**What the exercise asks:** Without including the pictures, copy each line below exactly as it reads.

(Stored items)
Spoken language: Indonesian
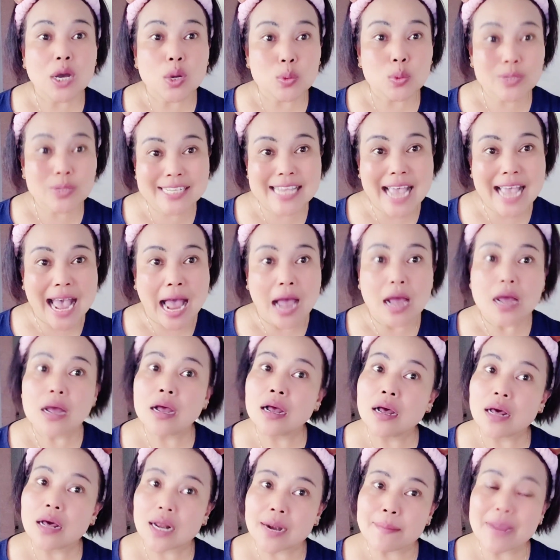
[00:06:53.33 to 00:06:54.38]
usia
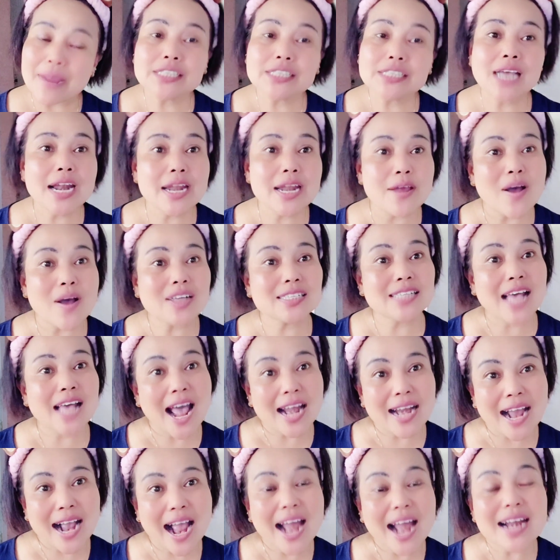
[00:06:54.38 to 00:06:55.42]
remaja, dewasa,
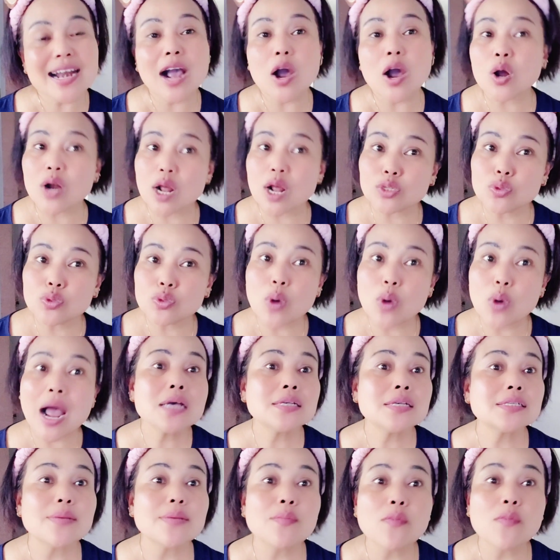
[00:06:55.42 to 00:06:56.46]
anak-anak, orang tua,
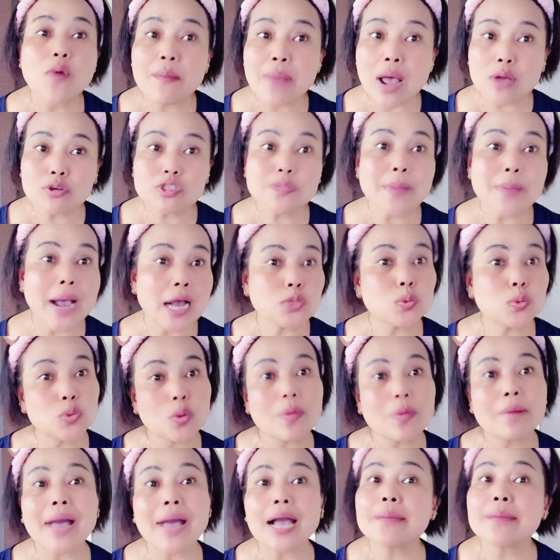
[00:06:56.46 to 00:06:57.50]
semua bagus banget
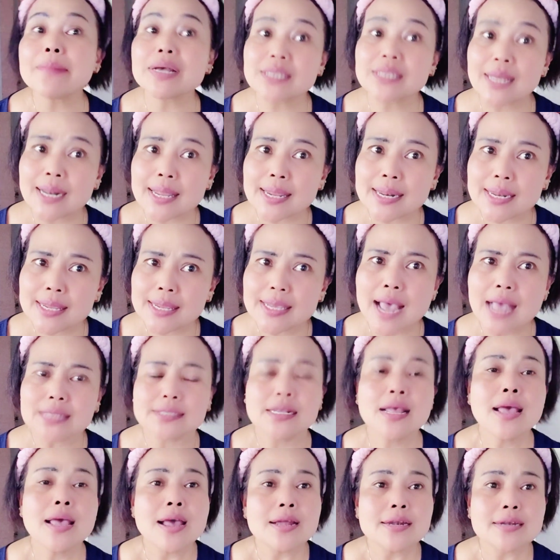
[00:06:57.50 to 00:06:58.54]
untuk memakai masker ini,
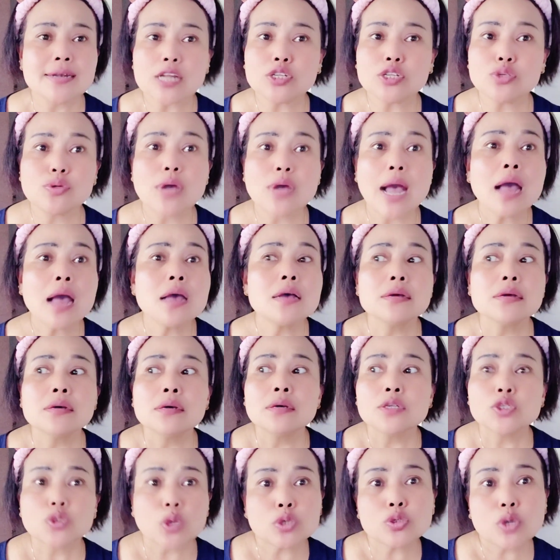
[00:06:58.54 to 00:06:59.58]
guys. Dan juga
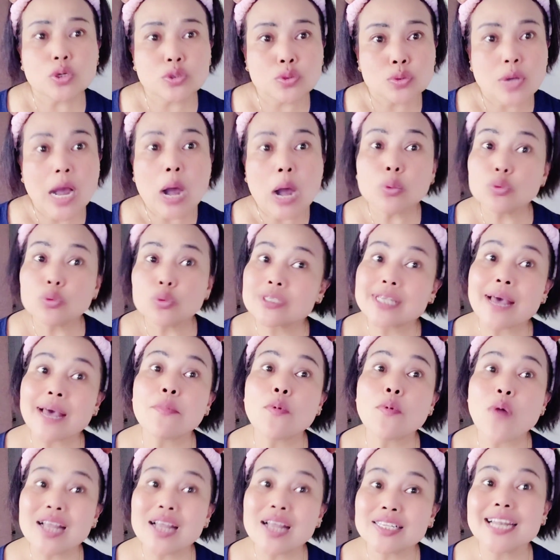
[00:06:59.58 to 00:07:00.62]
cocok juga untuk
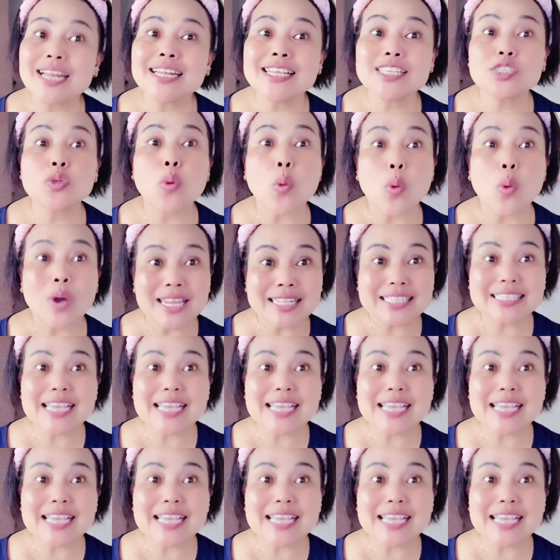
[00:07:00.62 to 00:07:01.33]
semua jenis kulit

**Response to the task:**
Spoken language: Indonesian
[00:06:53.33 to 00:06:54.38]
usia
[00:06:54.38 to 00:06:55.42]
remaja, dewasa,
[00:06:55.42 to 00:06:56.46]
anak-anak, orang tua,
[00:06:56.46 to 00:06:57.50]
semua bagus banget
[00:06:57.50 to 00:06:58.54]
untuk memakai masker ini,
[00:06:58.54 to 00:06:59.58]
guys. Dan juga
[00:06:59.58 to 00:07:00.62]
cocok juga untuk
[00:07:00.62 to 00:07:01.33]
semua jenis kulit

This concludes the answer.